How can I not pity the pitiful?
Because it's a weapon often used by the psychopaths, sociopaths and covert narcissists to manipulate you.
If you have pity for a psychopath, you've lost.
How can I not pity the pitiful?
Because it's a weapon often used by the psychopaths, sociopaths and covert narcissists to manipulate you.
If you have pity for a psychopath, you've lost.
I especially pity psychopaths. This does not equal losing. It doesn't even make winning harder. In fact, it improves my ability to defeat them, because I am honest about their debilitation. They are incapable of relating to their fellows, and this is indeed pitiful.
Being pitiful does not make you dangerous. Feeling pity doesn't stop you from being dangerous.
You don't have to hate something to handle it properly. Being afraid doesn't make you run away. A healthy person is able to handle their business as necessary and feel appropriately about the glory or tragedy - or both.
I grew up with a nest of 'em.
Your already in the losing position if you try to understand or pity them.
They are incapable of relating to their fellows, and this is indeed pitiful.
Pitying a great white shark for being a great white shark?...
Thing is, they're not normal great white sharks. They're broken people. They can't undertake normal human activities with the same normal human benefits. I don't have to like them, and I don't have to treat them as if they're special snowflakes to pity them.
I have been a hunter all my life, and I do not hate deer. I fucking love deer. I still can accurately aim at and shoot them dead, and then eat their corpses (although I have to admit I have cried more than once). Your emotions do not control you unless you let them.
If you're smart and undertake to, your emotions can usefully contribute to your rational prosecution of your life. I am old and have done a lot of killing of things I cared about deeply, to eat, because of overpopulation, or to end their suffering. I've never killed out of hate or fear, and I don't see any reason to start now.
My hate or fear is not an aspect of the object, but of me. My actions aren't dictated by others, but by me. My emotions don't make it necessary to act one way or another. I decide what to do.

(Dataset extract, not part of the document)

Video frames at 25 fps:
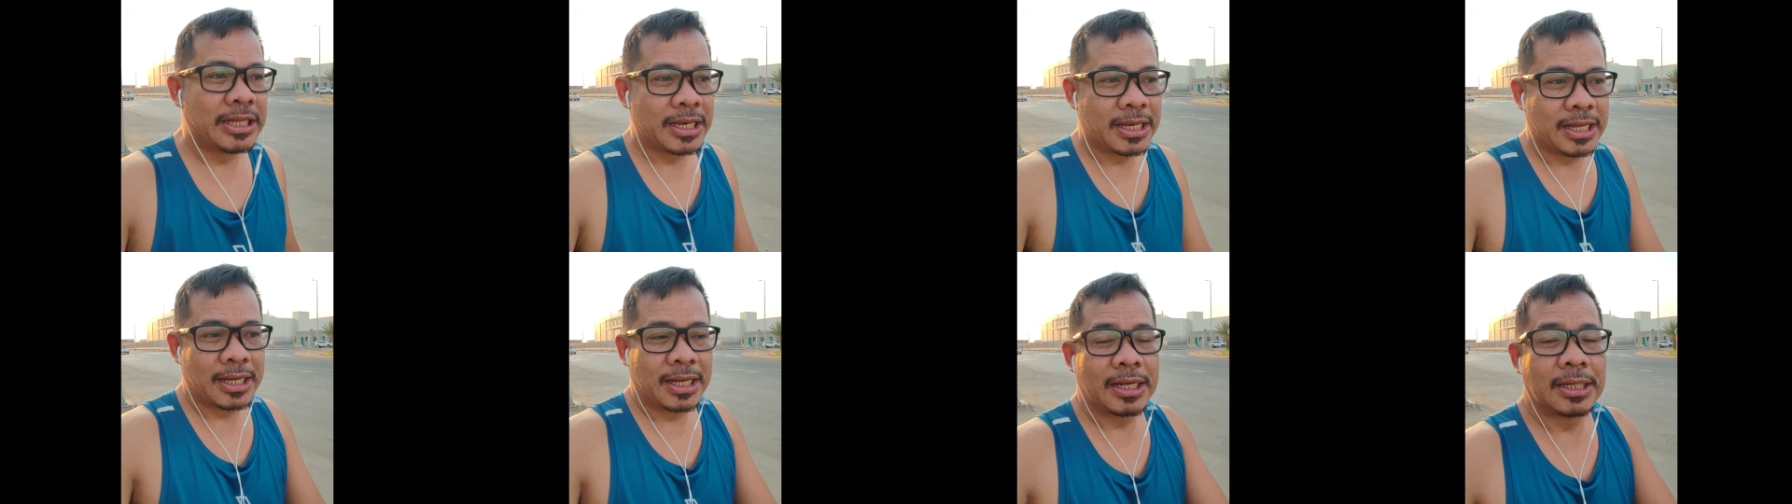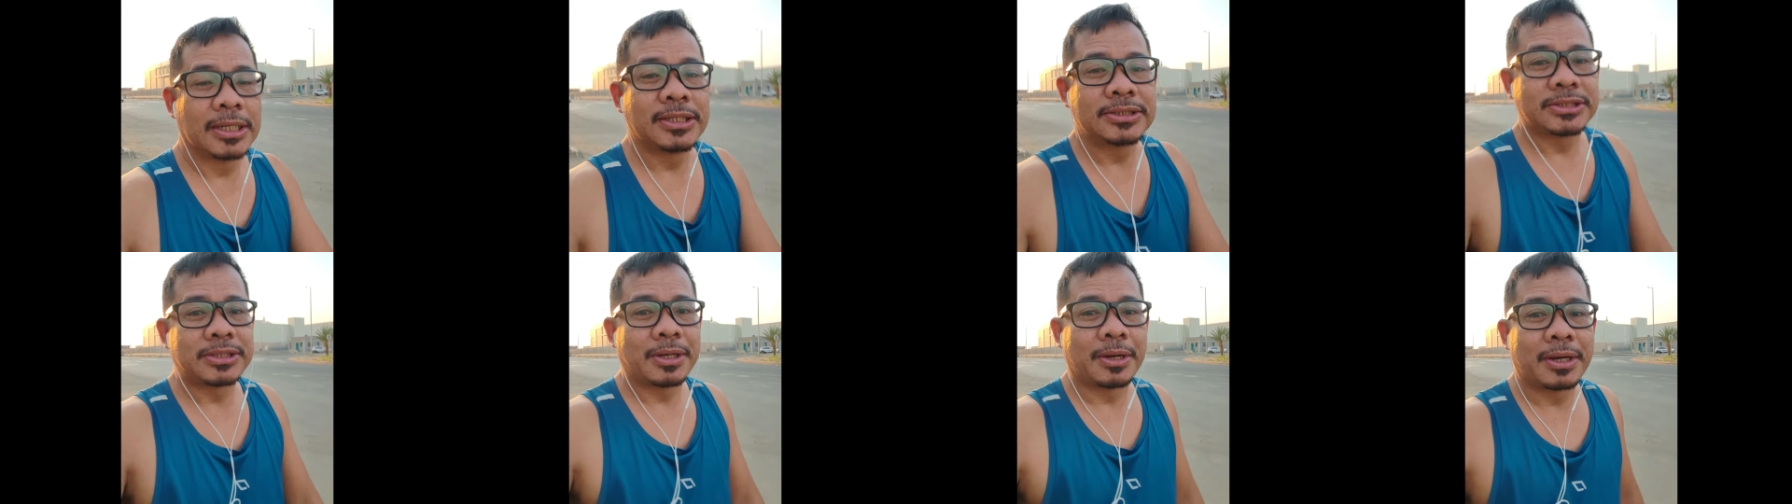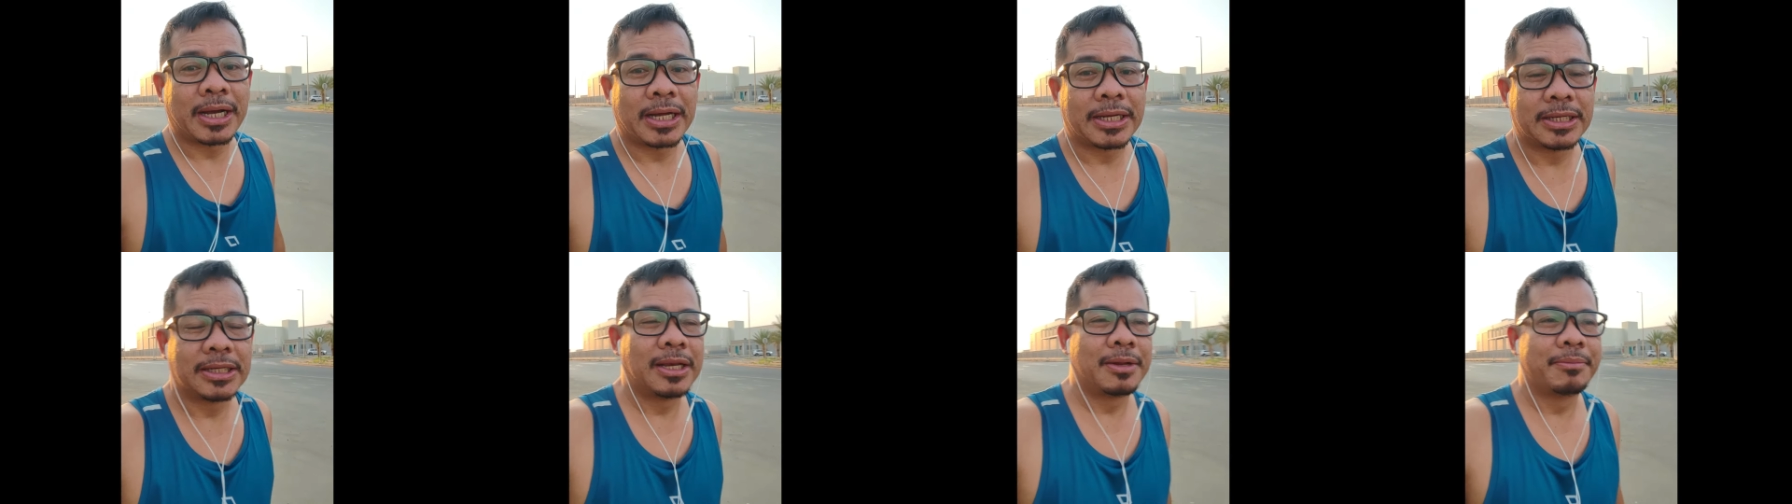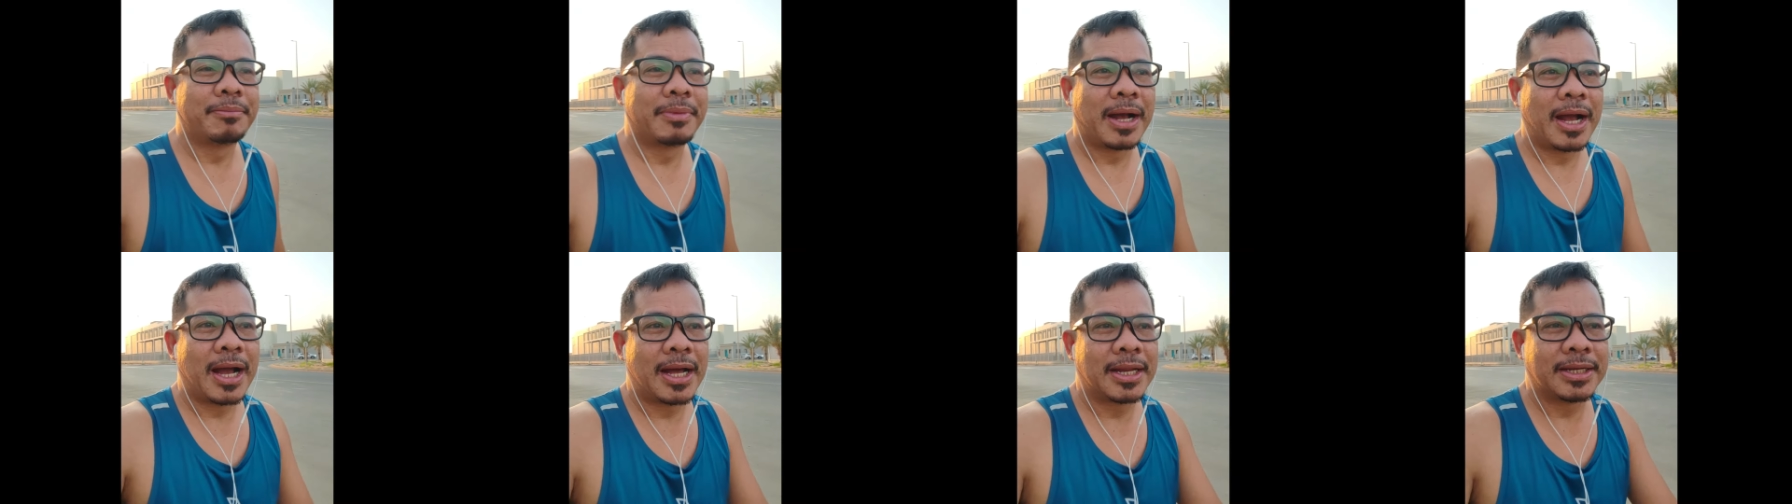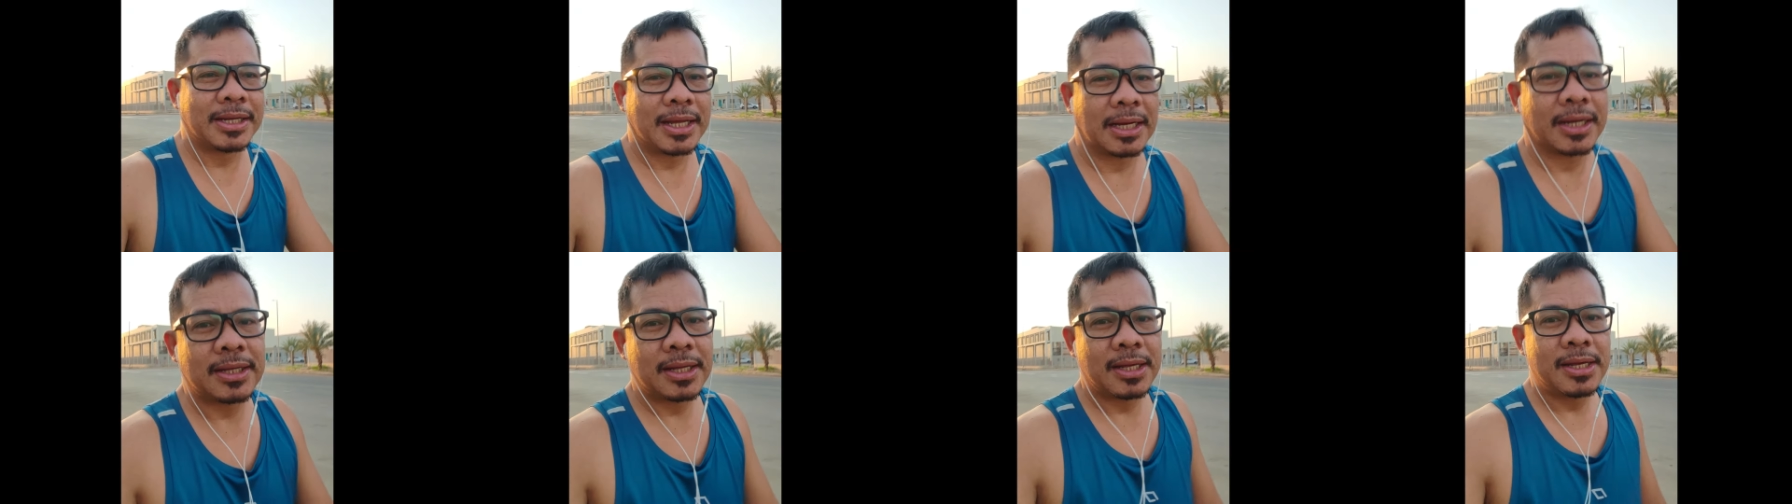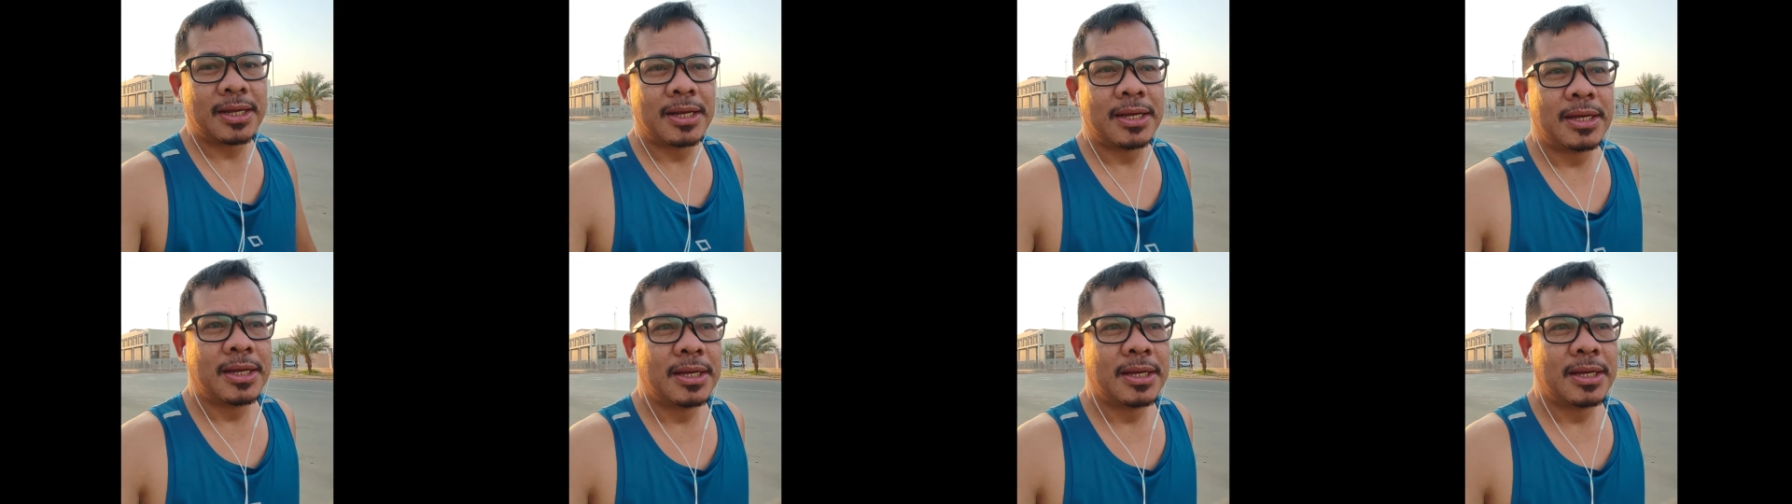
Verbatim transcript: nila sa kanilang mga anak.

I understand what you mean - re killing things - Been there. I've eaten a lot of things that I've killed.
I never 'enjoy' killing.
Lending an emotion to (pity) to an entity that will only it against you...?
It's not logical.
My emotions are not under the authority or control of anyone but me, and they are separate from my actions. How can my actions be considered the responsibility of someone else? My pity does not prevent me from acting, and if it does prevent me from anything it is inhumanity in my treatment of others.
Nothing murderous bastards could use against me.
My pity does not prevent me from acting,
Yes it does. You have to process the emotion. (The time it takes - is milliseconds to weeks).
Too late. (depending on the circumstances).
and if it does prevent me from anything it is inhumanity in my treatment of others.
That's the fundamental difference w have - you see psychopaths as human - a fatal flaw (literally) of understanding what they are.
Nothing murderous bastards could use against me.
No need to worry about that (anything being used against you), you'll already be dead. (depending on circumstances).
Have you ever known a full blown psycho?.
(my commiserations if you have)
This has nothing to do with whether or not I treat things, people or other things, humanely. I do not treat them humanely because they are people. I treat the most predatory creature I know, the household chicken, humanely - because I, not chickens, am humane.
It is perhaps this fundamental misunderstanding that prevents our agreement. Being humane to chickens does not prevent my killing them for my dinner. I kill them without hesitation, despite that I kill them without hatred.
I do not kill them out of hatred for them, or because they aren't kind to grasshoppers.
Neither do I approach psychopaths and their necessary treatment with hatred, although I surely do hate their cruelty. I do not become cruel to them because of their cruelty. They do not determine my treatment of them.
I do. I am not cruel. I am humane. Should psychopaths need killing and I be called upon to do it, I will do it, but I will not do so relishing the task, nor increasing their suffering out of hatred and cruelty - not because they are not cruel, but because I am not cruel.
Whether they are human or not, I am.